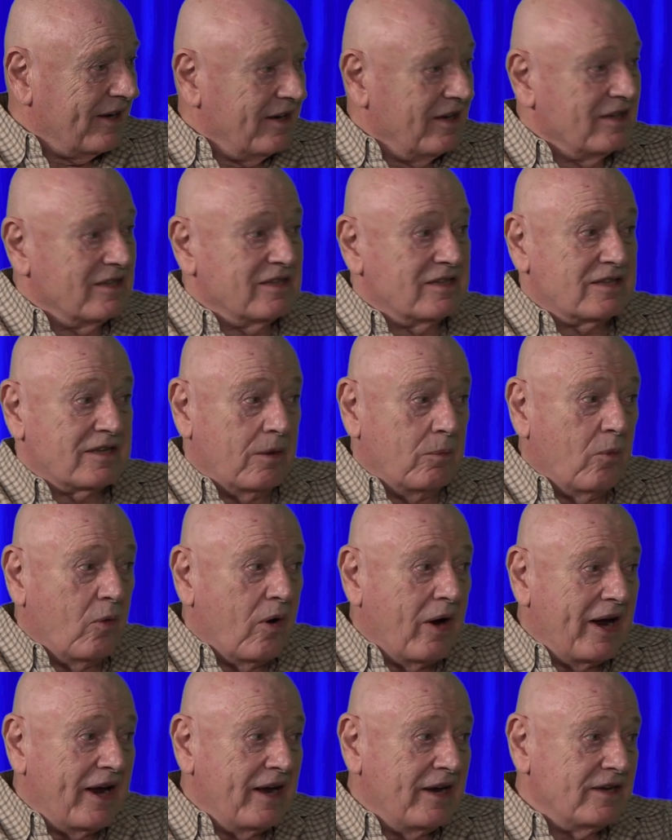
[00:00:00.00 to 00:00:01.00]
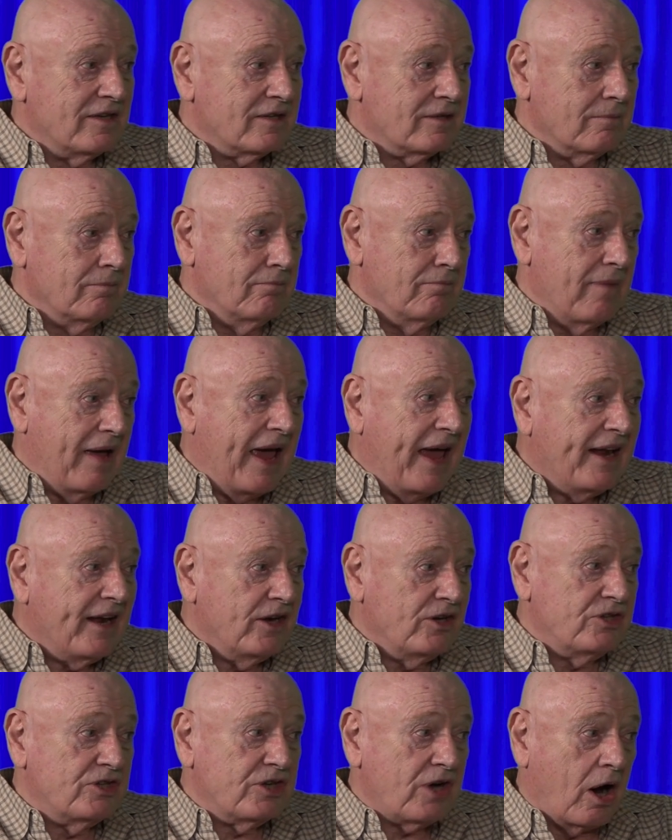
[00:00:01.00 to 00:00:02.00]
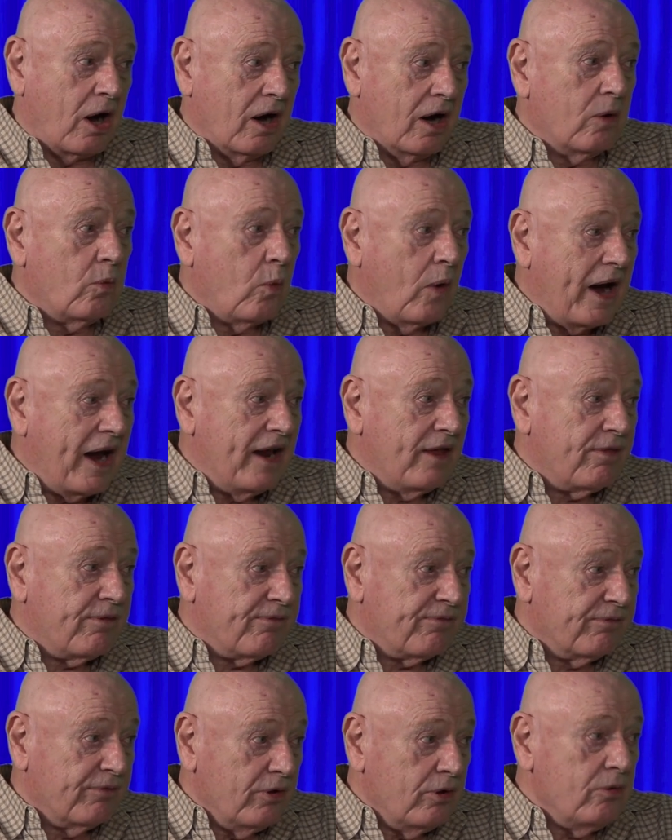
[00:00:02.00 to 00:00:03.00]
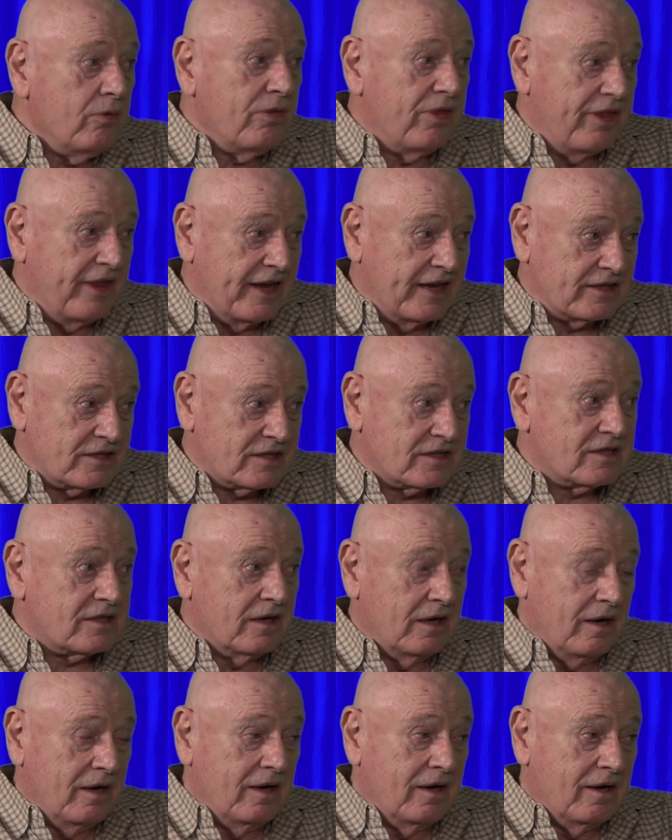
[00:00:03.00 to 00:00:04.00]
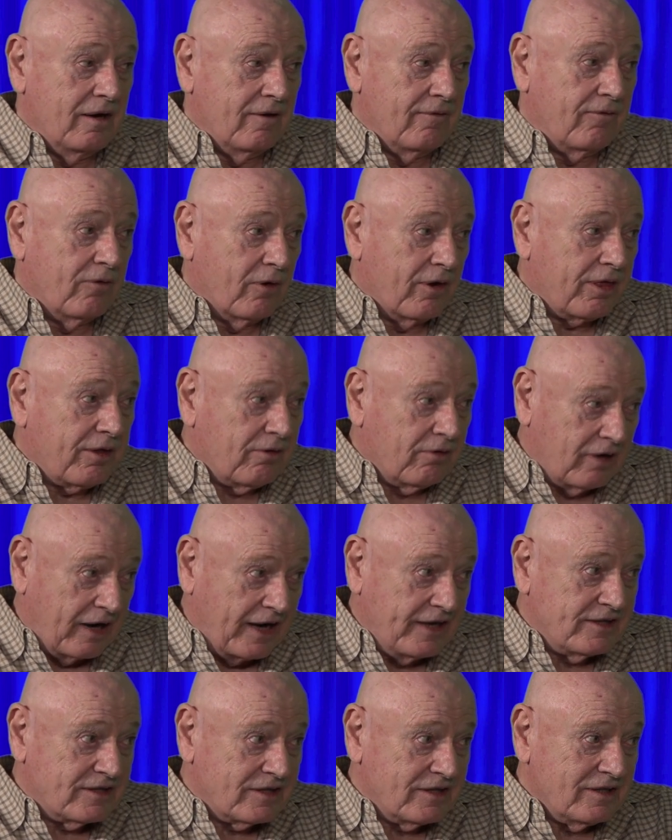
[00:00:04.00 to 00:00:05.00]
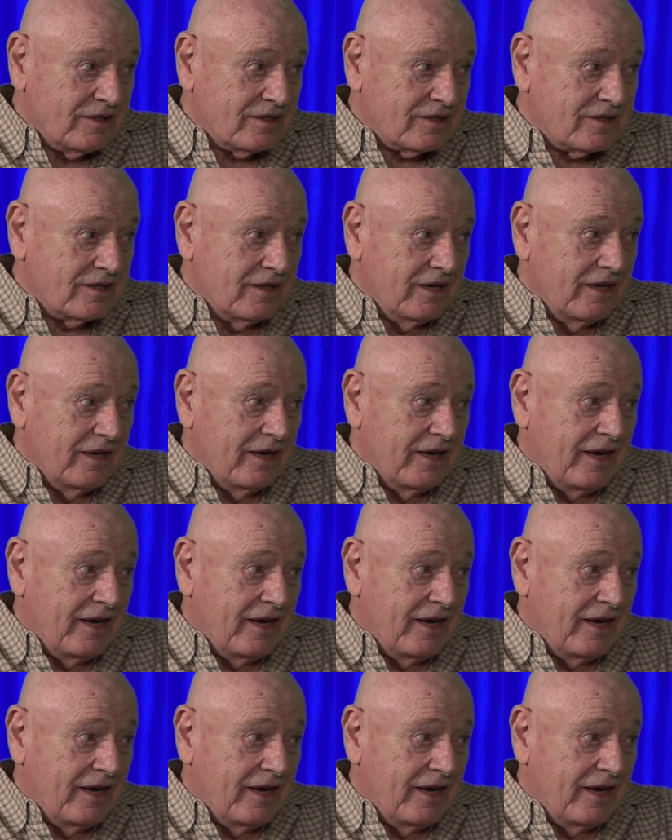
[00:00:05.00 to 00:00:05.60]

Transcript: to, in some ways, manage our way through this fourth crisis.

--

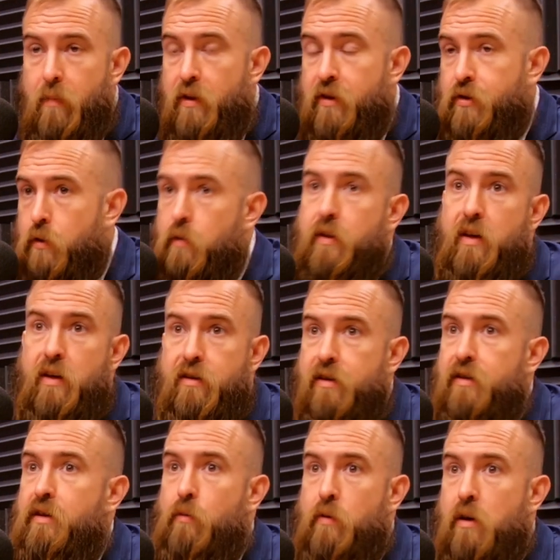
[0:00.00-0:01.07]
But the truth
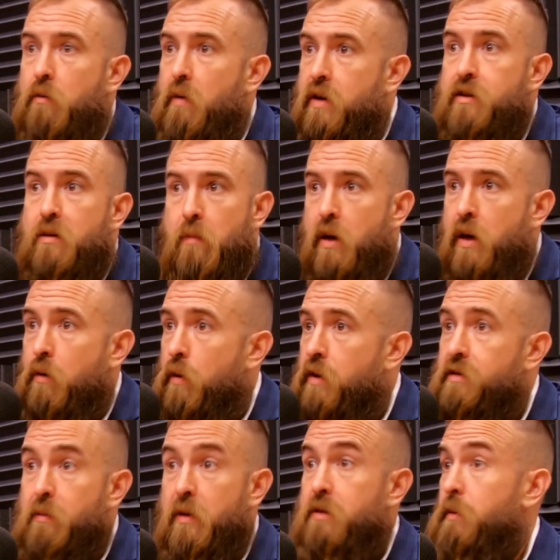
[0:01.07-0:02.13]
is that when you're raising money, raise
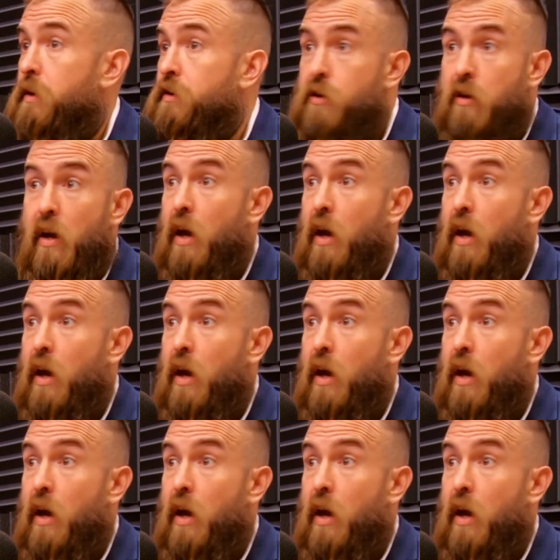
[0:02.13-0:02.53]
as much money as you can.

* [EXERCISE OBJECTIVE]:
In the listing above, find the line with "[00:00:00.00 to 00:00:01.00]" and the line with "Transcript: to, in". Set down both and every line between them, minus the pictures.

* [TASK RESPONSE]:
[00:00:00.00 to 00:00:01.00]
[00:00:01.00 to 00:00:02.00]
[00:00:02.00 to 00:00:03.00]
[00:00:03.00 to 00:00:04.00]
[00:00:04.00 to 00:00:05.00]
[00:00:05.00 to 00:00:05.60]

Transcript: to, in some ways, manage our way through this fourth crisis.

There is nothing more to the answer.